In the presence of prey, the marine mollusk Clione limacina exhibits search behavior, i.e., circular motions whose plane and radius change in a chaotic-like manner. We have formulated a dynamical model of the chaotic hunting behavior of Clione based on physiological in vivo and in vitro experiments. The model includes a description of the action of the cerebral hunting interneuron on the receptor neurons of the gravity sensory organ, the statocyst. A network of six receptor model neurons with Lotka-Volterra-type dynamics and nonsymmetric inhibitory interactions has no simple static attractors that correspond to winner take all phenomena. Instead, the winnerless competition induced by the hunting neuron displays hyperchaos with two positive Lyapunov exponents. The origin of the chaos is related to the interaction of two clusters of receptor neurons that are described with two heteroclinic loops in phase space.
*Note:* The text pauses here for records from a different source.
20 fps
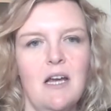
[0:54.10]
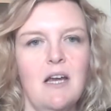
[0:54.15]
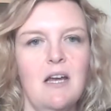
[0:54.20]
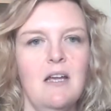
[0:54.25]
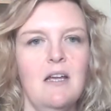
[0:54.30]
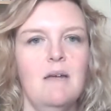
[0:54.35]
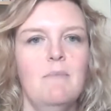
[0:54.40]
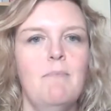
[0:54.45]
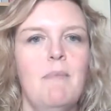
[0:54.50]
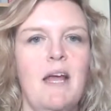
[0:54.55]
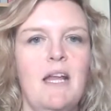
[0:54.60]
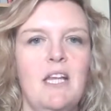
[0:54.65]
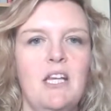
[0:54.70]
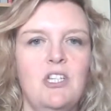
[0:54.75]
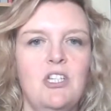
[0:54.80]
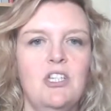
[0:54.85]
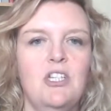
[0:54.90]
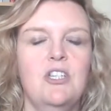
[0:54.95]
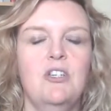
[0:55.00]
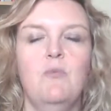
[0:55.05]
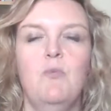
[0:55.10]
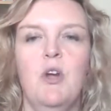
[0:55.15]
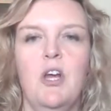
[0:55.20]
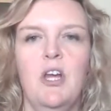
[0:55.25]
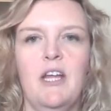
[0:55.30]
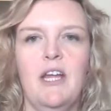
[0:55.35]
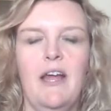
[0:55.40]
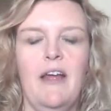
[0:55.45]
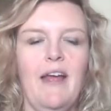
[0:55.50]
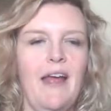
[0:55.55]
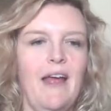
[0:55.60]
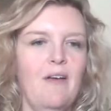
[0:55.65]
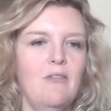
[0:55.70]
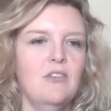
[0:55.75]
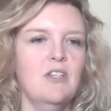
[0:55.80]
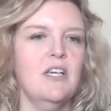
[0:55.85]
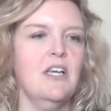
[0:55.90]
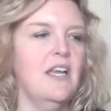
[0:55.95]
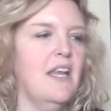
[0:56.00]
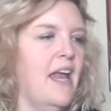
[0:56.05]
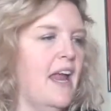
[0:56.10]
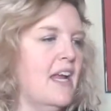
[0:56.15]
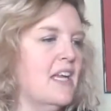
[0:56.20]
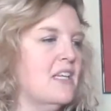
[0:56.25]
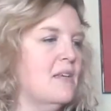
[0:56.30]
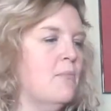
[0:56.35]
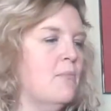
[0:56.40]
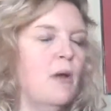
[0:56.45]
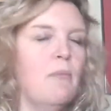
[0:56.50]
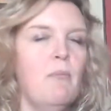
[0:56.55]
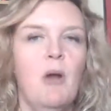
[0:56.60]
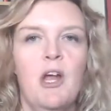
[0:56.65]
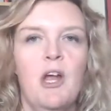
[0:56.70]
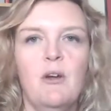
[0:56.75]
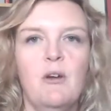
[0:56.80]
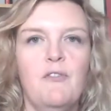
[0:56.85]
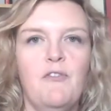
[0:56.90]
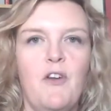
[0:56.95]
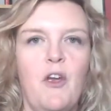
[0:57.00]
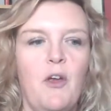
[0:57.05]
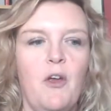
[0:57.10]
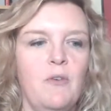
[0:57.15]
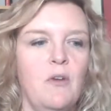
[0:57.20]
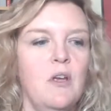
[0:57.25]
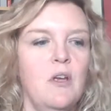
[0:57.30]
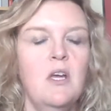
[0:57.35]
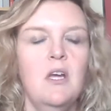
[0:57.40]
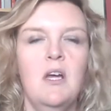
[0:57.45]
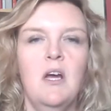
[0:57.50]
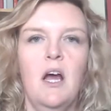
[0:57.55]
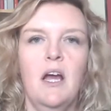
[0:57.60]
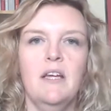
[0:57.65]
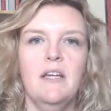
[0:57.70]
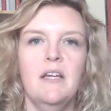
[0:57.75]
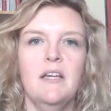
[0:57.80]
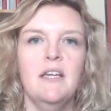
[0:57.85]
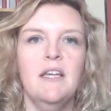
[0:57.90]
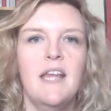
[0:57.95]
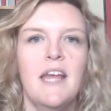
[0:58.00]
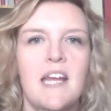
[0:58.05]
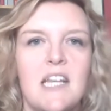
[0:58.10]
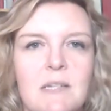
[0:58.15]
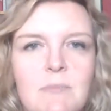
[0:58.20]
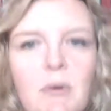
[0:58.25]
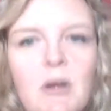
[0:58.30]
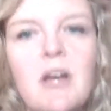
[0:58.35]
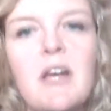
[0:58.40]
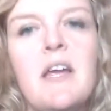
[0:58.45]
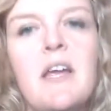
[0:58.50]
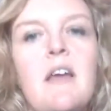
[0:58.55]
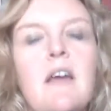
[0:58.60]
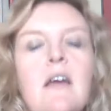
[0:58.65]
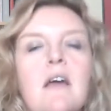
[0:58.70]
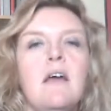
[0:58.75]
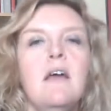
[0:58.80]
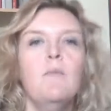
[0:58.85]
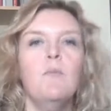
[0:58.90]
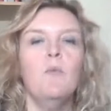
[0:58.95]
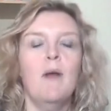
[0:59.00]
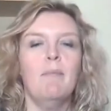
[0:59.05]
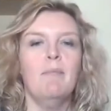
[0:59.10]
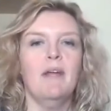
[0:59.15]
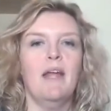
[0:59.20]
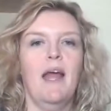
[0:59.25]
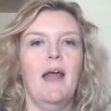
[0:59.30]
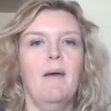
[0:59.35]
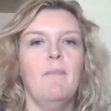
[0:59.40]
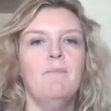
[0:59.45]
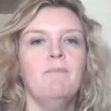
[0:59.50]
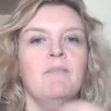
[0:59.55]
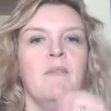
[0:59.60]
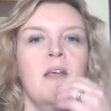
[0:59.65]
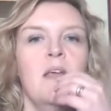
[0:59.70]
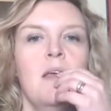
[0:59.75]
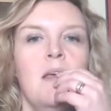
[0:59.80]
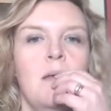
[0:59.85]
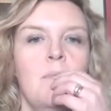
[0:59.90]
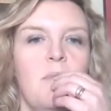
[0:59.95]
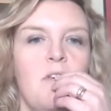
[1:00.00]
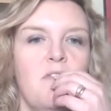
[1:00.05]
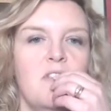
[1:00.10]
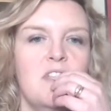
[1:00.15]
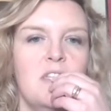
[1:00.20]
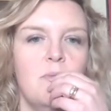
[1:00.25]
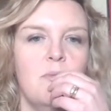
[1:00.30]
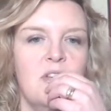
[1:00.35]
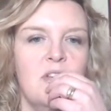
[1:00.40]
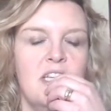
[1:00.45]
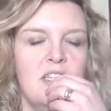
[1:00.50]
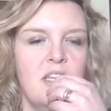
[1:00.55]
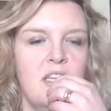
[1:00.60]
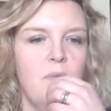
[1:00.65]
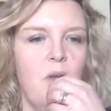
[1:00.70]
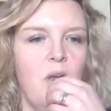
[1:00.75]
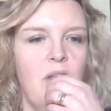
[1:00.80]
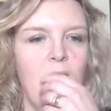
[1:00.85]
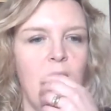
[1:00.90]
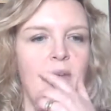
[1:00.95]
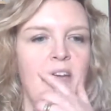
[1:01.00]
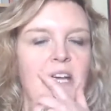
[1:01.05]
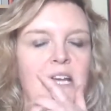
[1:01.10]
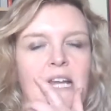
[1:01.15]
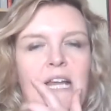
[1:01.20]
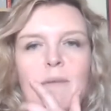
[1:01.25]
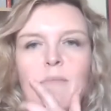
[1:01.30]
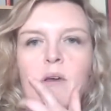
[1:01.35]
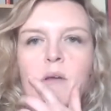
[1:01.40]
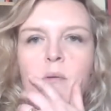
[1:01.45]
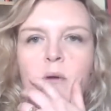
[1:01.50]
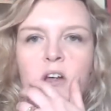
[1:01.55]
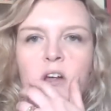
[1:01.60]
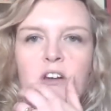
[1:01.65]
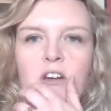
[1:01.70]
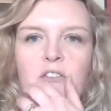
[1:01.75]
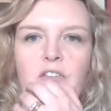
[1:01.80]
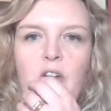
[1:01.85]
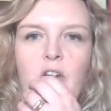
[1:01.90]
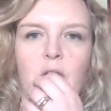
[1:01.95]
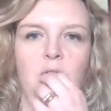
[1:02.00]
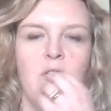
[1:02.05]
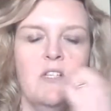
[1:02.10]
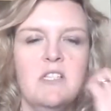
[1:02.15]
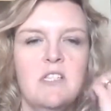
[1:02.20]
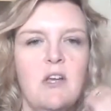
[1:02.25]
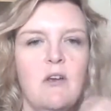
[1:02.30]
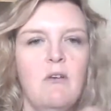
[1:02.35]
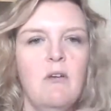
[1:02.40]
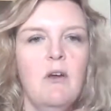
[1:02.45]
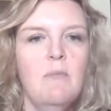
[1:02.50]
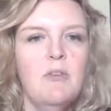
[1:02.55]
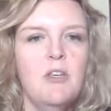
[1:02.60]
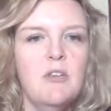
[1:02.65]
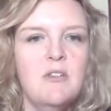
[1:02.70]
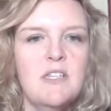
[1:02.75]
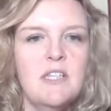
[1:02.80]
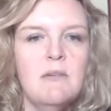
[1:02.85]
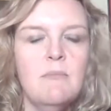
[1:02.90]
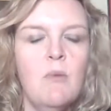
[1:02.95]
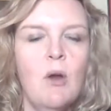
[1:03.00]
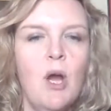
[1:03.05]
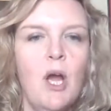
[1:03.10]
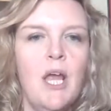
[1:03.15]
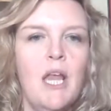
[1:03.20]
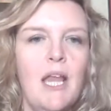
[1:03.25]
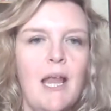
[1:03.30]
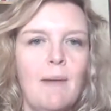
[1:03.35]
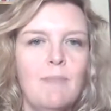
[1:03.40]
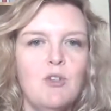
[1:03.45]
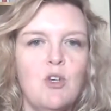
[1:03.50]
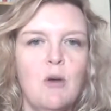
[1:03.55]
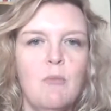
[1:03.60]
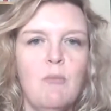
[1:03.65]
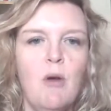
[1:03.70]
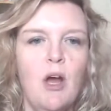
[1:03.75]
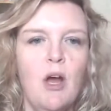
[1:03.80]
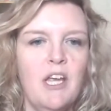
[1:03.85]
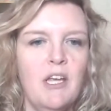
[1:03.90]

managed to work out how to connect my microphone. I can connect my webcam, but for some reason it won't let me connect my microphone. So I'm using my laptop mic,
We hypothesize that the chaotic activity of the receptor neurons can drive the complex behavior of Clione observed during hunting.

Review

see Levi2005 for short summary in context

My biggest concern with this paper is that the changes in direction of the mollusc may also result from feedback from the body and especially the stratocysts during its accelerated swimming. The question is, are these direction changes a result of chaotic, but deterministic dynamics in the sensory network as suggested by the model, or are they a result of essentially random processes which may be influenced by feedback from other networks? The authors note that in their model “The neurons keep the sequence of activation but the interval in which they are active is continuously changing in time”. After a day of search for papers which have investigated the swimming behaviour of Clione limacina (the mollusc in question) I came to the conclusion that the data schown in Fig. 1 likely is the only data set of swimming behaviour that was published. This small data set suggests random changes in direction, in contrast to the model, but it does not allow to draw any definite conclusions about the repetitiveness of direction changes.